■ **The problem**
Your answer must be every line of the data that holds the string "frames".

··· Data to examine ···

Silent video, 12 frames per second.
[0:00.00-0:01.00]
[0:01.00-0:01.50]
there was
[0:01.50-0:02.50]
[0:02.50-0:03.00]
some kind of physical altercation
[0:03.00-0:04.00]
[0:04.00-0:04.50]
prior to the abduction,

···
··· Data to examine ···

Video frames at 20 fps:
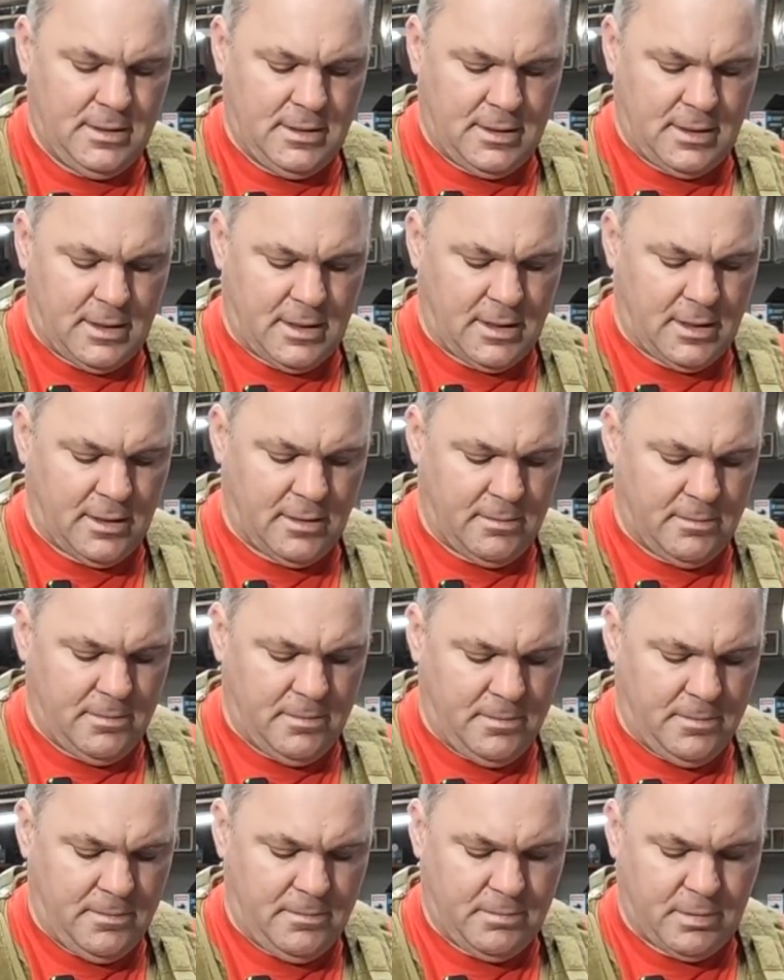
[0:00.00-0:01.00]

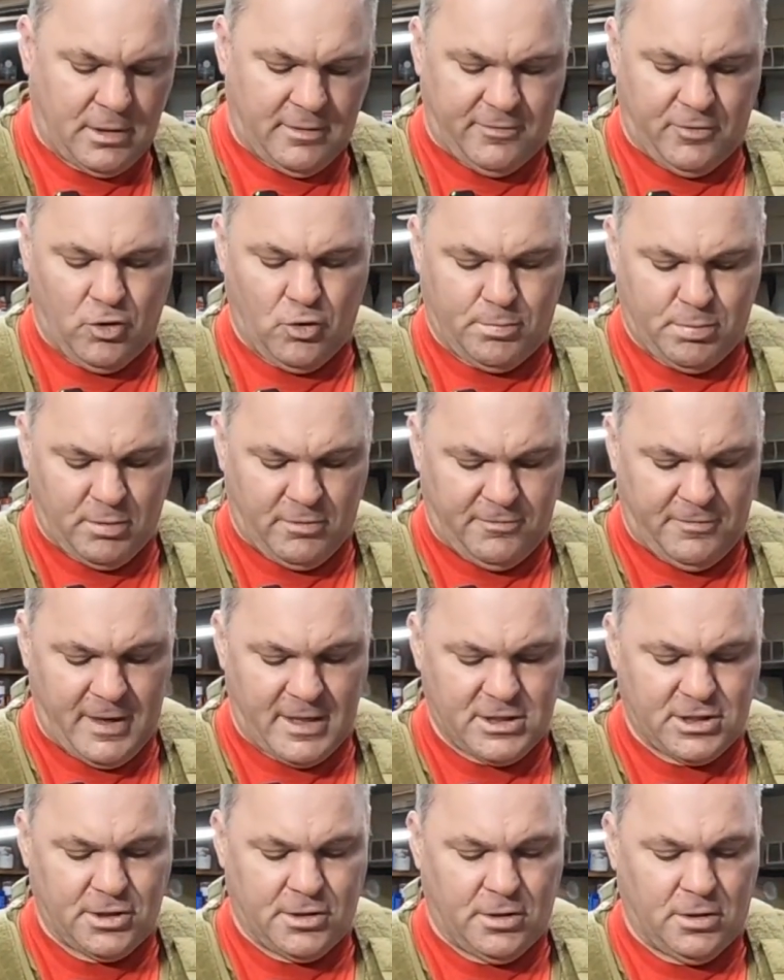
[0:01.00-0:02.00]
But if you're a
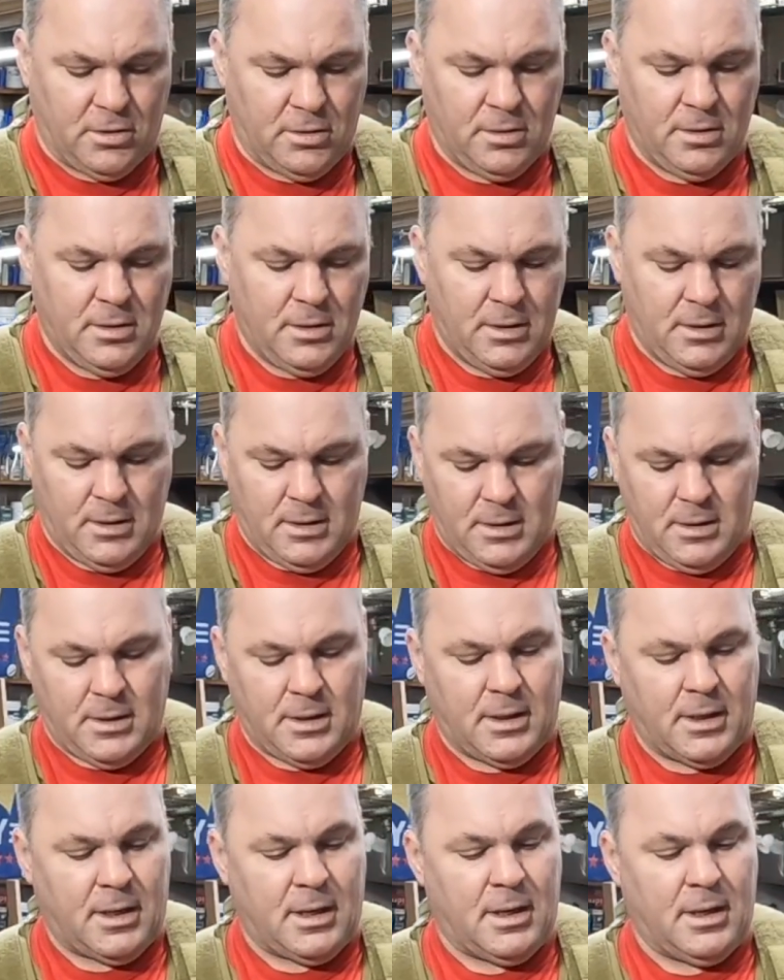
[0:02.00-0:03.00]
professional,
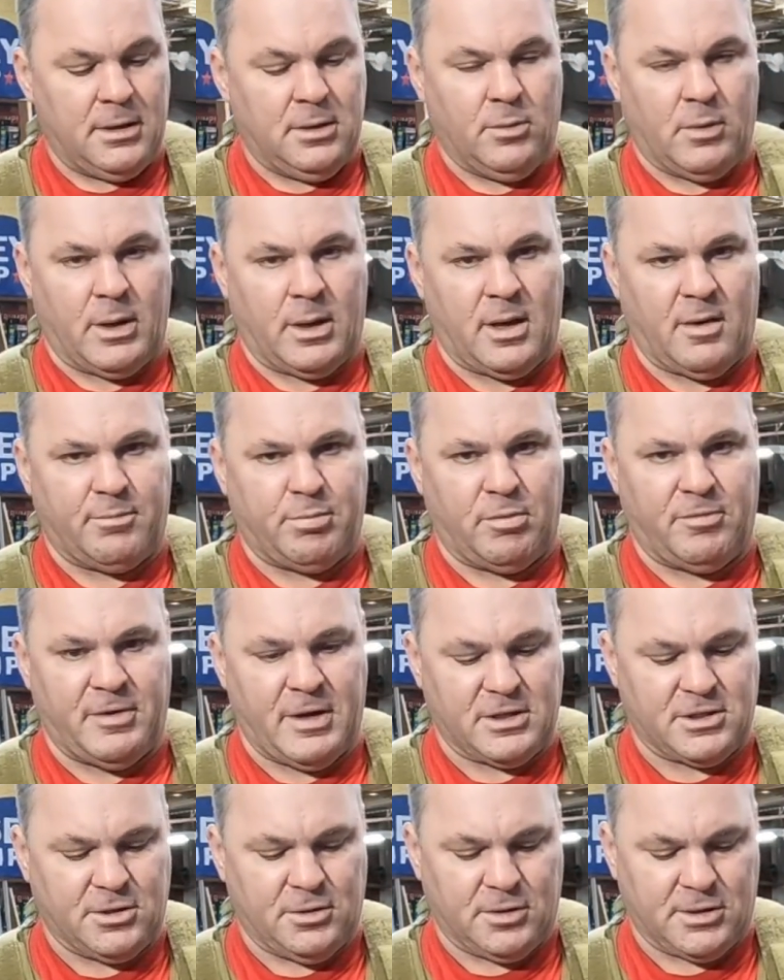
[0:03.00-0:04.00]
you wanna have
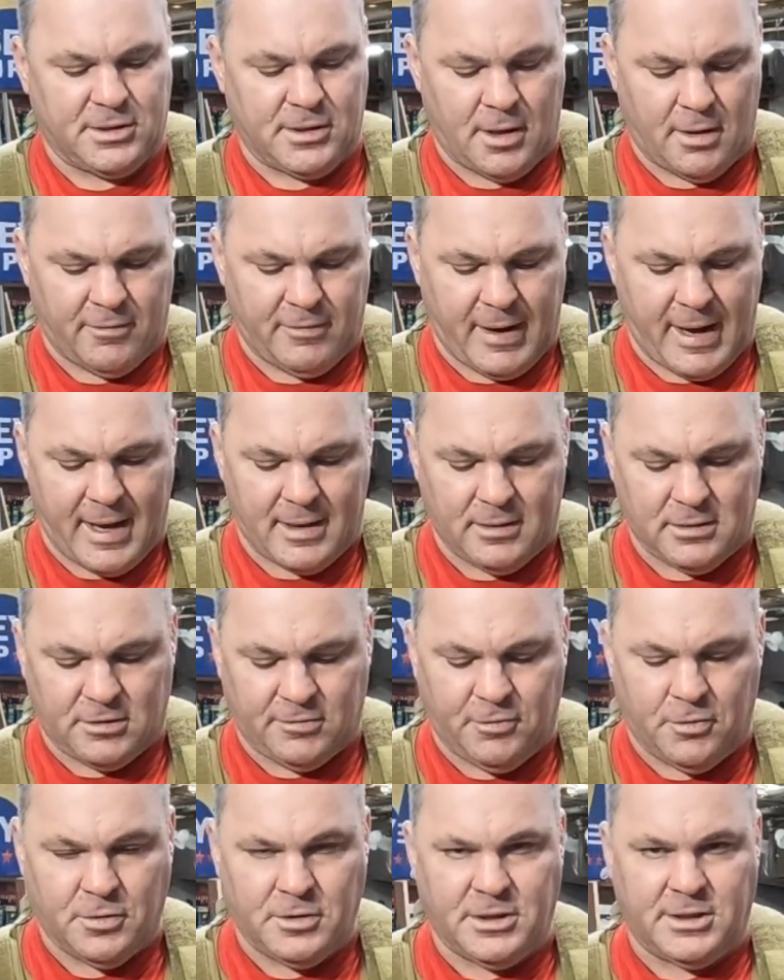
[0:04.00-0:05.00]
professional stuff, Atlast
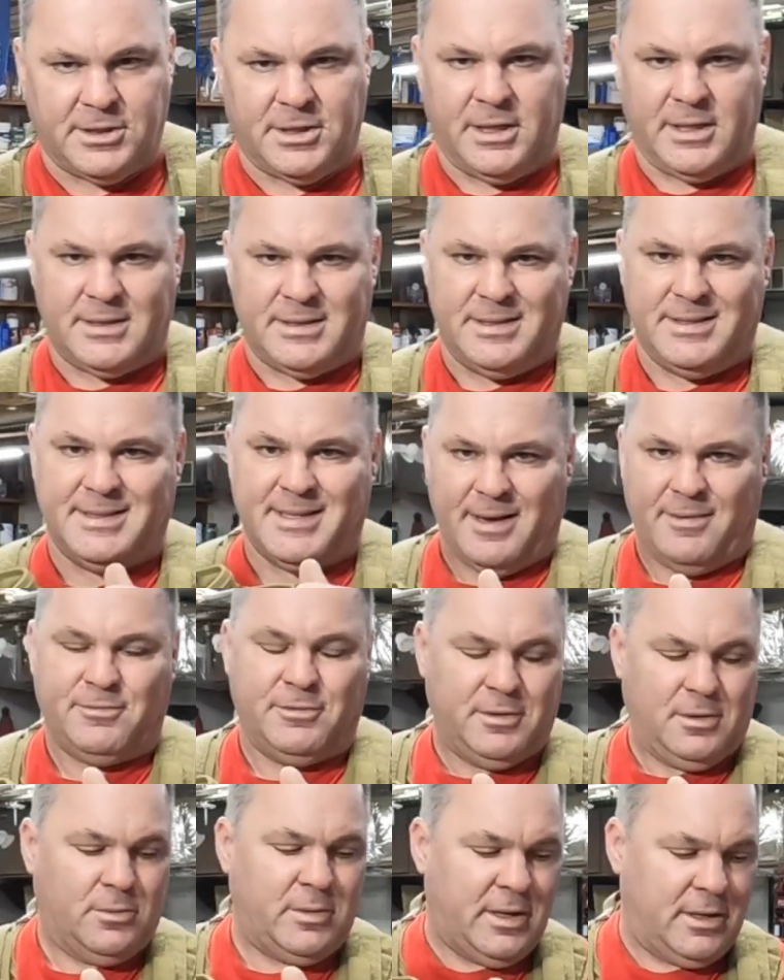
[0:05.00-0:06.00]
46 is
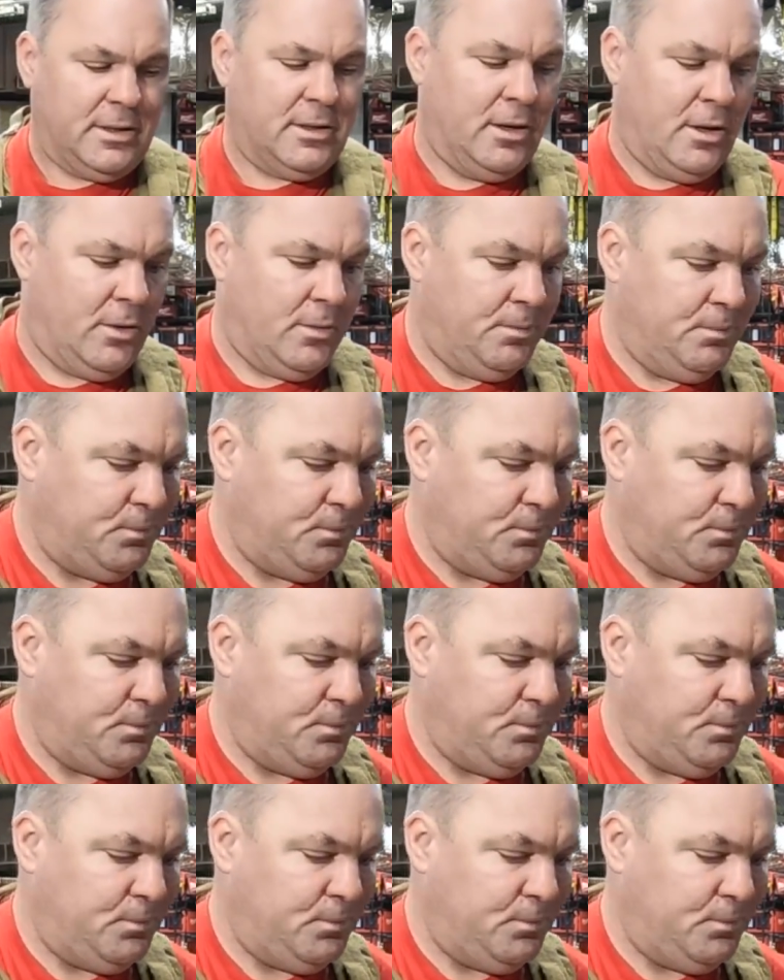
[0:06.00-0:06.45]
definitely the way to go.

···

■ **Response to the task**
Silent video, 12 frames per second.
Video frames at 20 fps:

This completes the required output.